-- Problem requirements --
Please copy every record below exactly, leaving out the pictures.

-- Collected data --

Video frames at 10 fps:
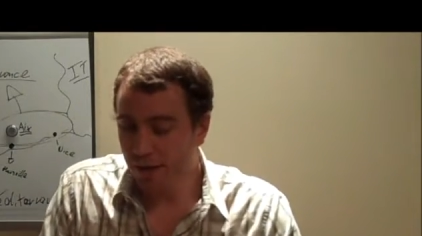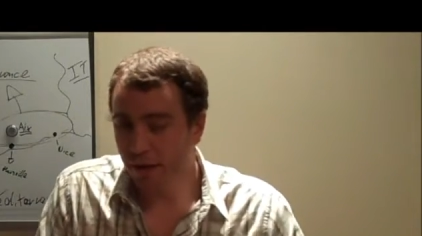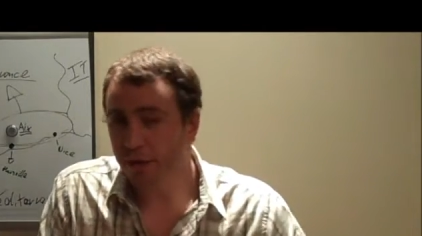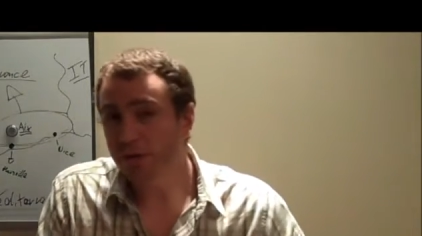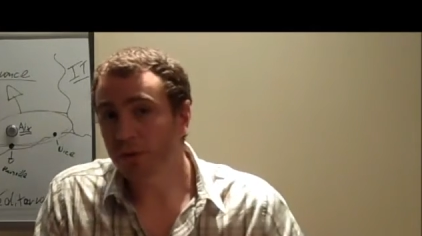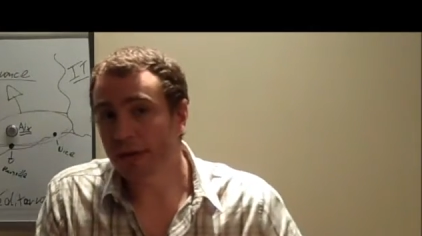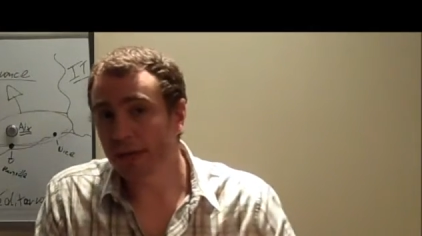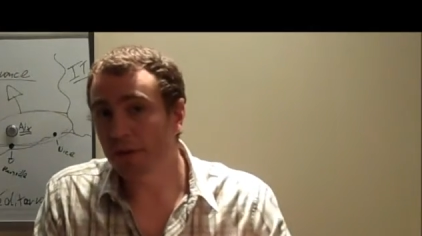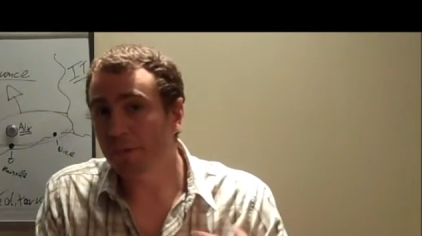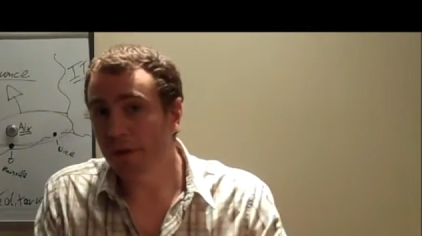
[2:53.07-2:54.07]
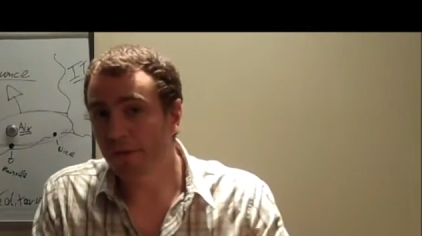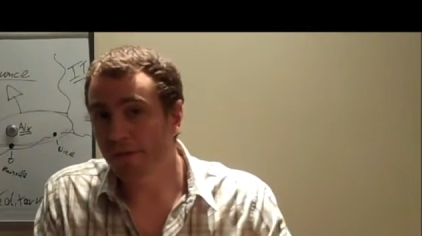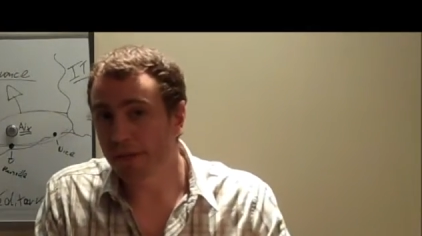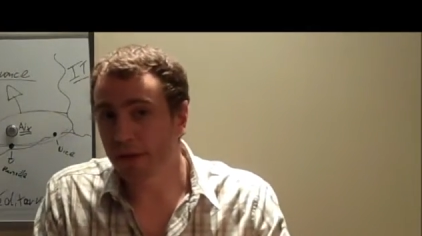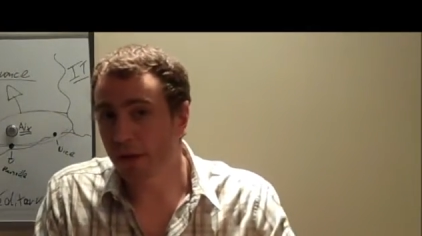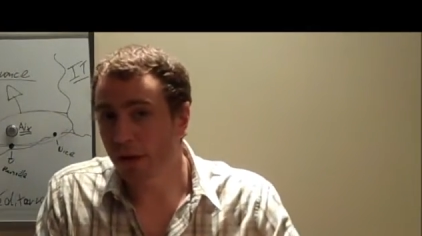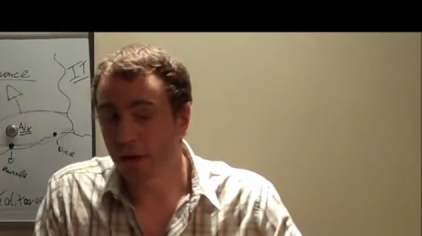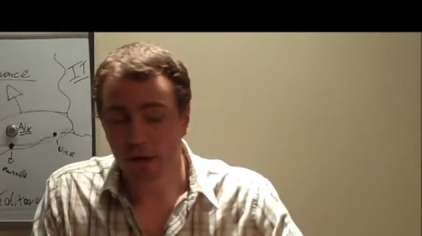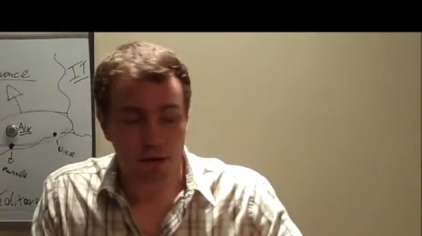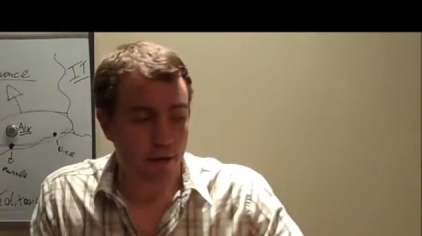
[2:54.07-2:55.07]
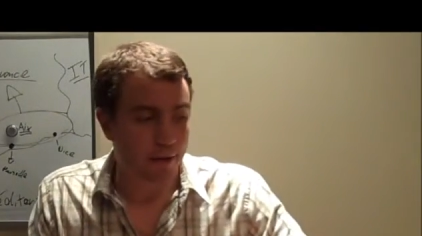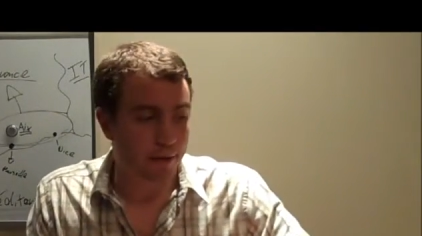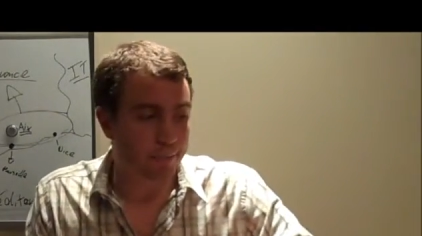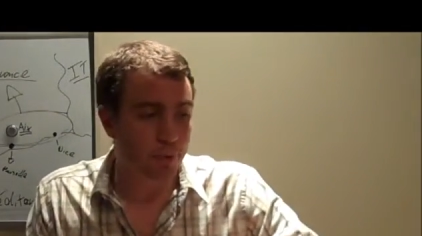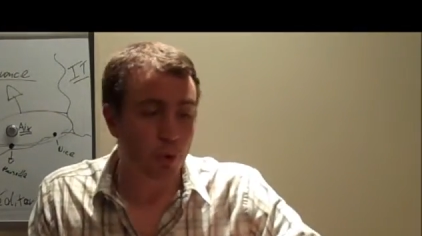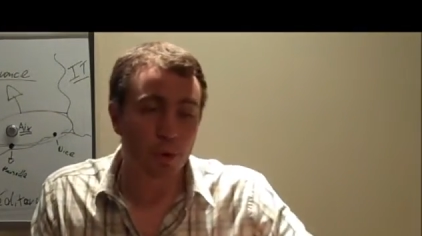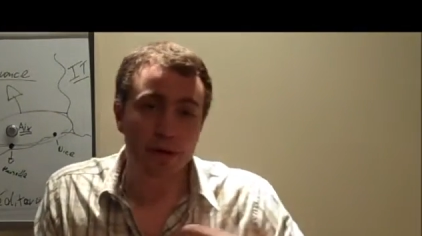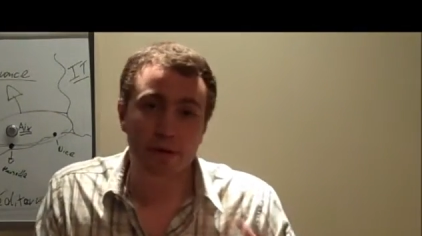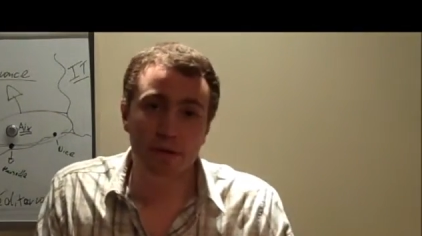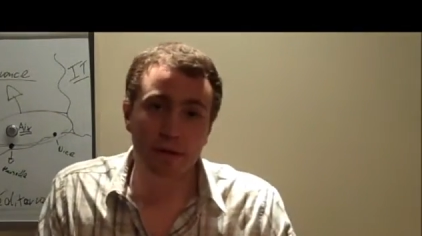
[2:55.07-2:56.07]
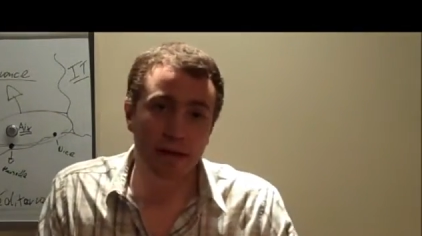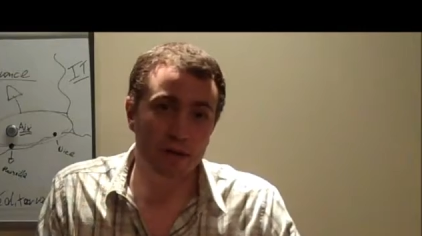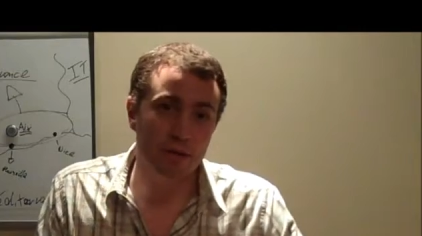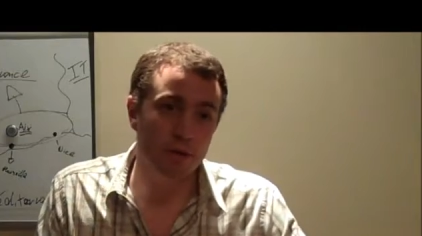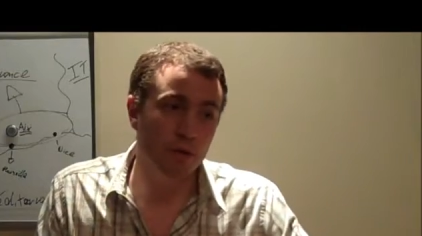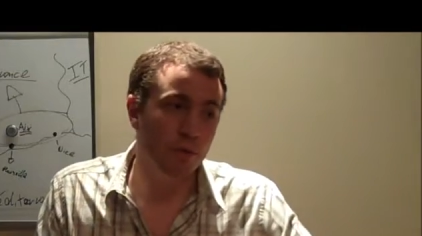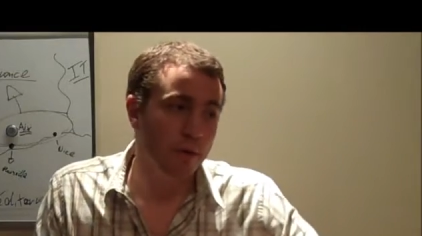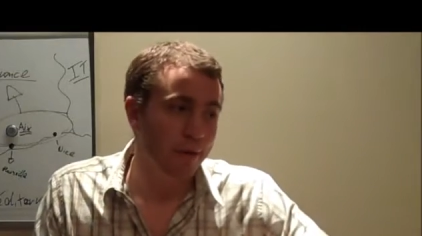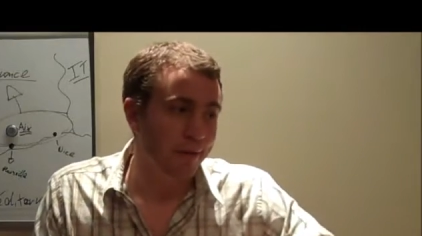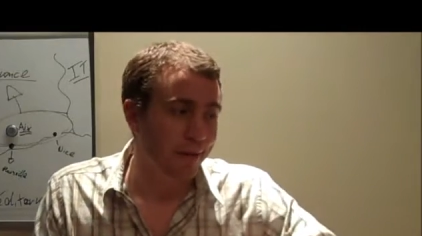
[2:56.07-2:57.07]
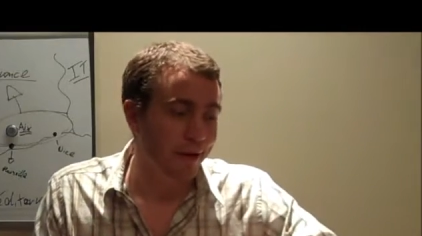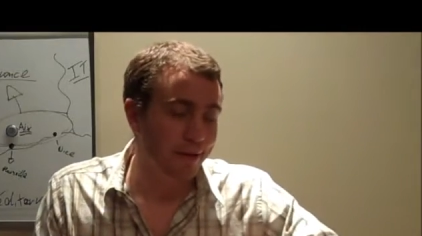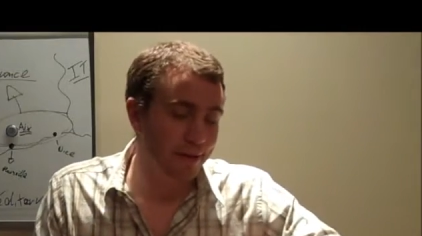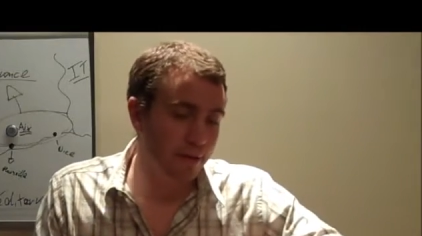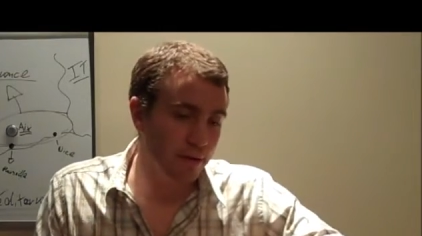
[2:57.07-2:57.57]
I'm also getting a bit of vanilla, going into that not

-- Exercise output --
Video frames at 10 fps:
[2:53.07-2:54.07]
[2:54.07-2:55.07]
[2:55.07-2:56.07]
[2:56.07-2:57.07]
[2:57.07-2:57.57]
I'm also getting a bit of vanilla, going into that not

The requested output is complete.